アテナイの民主政の特徴は、貧富の差に関わらず両親がアテナイの市民であれば、成人男子に市民権と選挙権が付与した点にある(女性と奴隷は除外されていた)。賄賂が横行するなら、政治という公共圏で平等に議論し形成された共同体の合意が、富の力によって容易に捻じ曲げられてしまう。それは選挙民の平等を原則とする民主政の基盤を崩しかねないと考え、賄賂を厳しく処断するようになったのである。
さらに特筆すべき点は、古代ギリシア人が賄賂は否定したものの、贈与互酬までは否定しなかった点である。社会に対して贈りものをした人間には名誉をもって報いる制度を作り、贈与互酬の伝統を民主政のなかに取り込み、問題の解決を計った。
現代の社会は、古代ギリシアと比較すると、市場経済と工業技術、社会分業は大きく拡大した。それにともない試験で選抜された官僚と国民の信任を受けた政治家が国家運営あたるようになり、直接民主主義から間接民主主義へと民主政のあり方も推移した。賄賂もさま変わりし、国内の有力者が利益を得るため、政治家や官僚を買収するために送られるようになる。
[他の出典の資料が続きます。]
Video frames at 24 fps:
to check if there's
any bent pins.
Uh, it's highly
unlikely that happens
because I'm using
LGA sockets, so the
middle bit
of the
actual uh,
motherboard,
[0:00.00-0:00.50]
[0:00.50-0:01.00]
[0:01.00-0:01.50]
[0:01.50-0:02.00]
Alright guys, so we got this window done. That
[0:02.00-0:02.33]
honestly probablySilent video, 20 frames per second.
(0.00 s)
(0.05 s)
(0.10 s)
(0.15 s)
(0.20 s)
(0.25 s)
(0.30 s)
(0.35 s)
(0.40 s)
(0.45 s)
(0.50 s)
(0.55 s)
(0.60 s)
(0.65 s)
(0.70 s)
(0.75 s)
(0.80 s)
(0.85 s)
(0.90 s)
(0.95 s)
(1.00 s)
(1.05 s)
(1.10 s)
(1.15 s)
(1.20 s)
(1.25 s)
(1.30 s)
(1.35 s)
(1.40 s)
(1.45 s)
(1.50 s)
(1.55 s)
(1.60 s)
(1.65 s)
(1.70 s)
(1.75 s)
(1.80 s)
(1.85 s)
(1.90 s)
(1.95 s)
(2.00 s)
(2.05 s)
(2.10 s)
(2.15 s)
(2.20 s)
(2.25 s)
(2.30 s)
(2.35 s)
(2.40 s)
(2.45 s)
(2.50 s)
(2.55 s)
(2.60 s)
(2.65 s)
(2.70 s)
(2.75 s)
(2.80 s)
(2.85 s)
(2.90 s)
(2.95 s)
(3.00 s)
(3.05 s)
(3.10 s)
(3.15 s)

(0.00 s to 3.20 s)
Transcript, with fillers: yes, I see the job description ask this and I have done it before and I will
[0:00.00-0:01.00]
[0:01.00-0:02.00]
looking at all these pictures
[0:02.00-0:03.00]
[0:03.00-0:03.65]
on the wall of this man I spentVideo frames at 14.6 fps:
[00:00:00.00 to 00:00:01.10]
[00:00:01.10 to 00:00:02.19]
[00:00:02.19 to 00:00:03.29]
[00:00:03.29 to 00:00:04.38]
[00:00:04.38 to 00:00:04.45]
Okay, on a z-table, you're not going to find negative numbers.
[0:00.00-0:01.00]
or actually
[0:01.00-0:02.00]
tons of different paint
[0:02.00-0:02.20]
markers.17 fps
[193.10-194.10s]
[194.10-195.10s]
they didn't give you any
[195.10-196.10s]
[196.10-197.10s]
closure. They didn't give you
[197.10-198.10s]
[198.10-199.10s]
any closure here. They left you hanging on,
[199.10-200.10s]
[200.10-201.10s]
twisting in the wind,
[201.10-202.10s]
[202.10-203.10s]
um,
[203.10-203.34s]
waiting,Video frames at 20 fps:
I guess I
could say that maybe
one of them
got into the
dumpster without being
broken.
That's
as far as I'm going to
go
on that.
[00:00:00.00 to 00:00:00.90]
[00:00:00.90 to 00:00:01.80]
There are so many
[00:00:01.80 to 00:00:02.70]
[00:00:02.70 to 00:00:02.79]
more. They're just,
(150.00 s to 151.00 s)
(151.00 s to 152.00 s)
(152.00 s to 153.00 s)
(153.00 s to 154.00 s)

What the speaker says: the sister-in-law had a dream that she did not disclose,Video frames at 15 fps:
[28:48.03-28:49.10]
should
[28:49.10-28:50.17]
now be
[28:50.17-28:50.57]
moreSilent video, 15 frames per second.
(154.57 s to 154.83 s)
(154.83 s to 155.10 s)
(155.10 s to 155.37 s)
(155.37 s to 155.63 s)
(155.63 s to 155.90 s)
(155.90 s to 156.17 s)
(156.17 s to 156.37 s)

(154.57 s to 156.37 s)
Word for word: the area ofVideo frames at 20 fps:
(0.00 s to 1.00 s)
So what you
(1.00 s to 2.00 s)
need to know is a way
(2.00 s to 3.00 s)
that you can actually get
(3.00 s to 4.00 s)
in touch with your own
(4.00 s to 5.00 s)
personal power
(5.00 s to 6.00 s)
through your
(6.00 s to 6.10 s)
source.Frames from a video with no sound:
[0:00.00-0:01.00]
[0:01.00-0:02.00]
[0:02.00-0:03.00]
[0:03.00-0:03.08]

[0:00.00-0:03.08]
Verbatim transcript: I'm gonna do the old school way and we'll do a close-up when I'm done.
しかし、民主政にとっての賄賂の危険性はいまだに変わっていない。賄賂によって政治が歪められていたことを知った国民の失望は計り知れない。こうした不祥事が続くならば、政治家に対して不信を抱くだけではなく、選挙民の平等に基づく民主政ですら信じられなくなってしまう。公共圏の機能は低下し、やがては国民の信任を受けた政治家の存在理由すら危うくなる。だからこそ、政治資金の透明性が求められるのだ。
昨今、日本社会では「政治と金」の問題が社会を騒がせているが、感情的な対応に終始していては、「喉元過ぎれば熱さを忘れる」という結果になりかねない。
民主政の存続のためには賄賂と格闘せざるをえない――約2500年前、古代ギリシア人が到達した叡知に学ぶことこそ、日本の民主政をより良く変えていくためには必要だろう。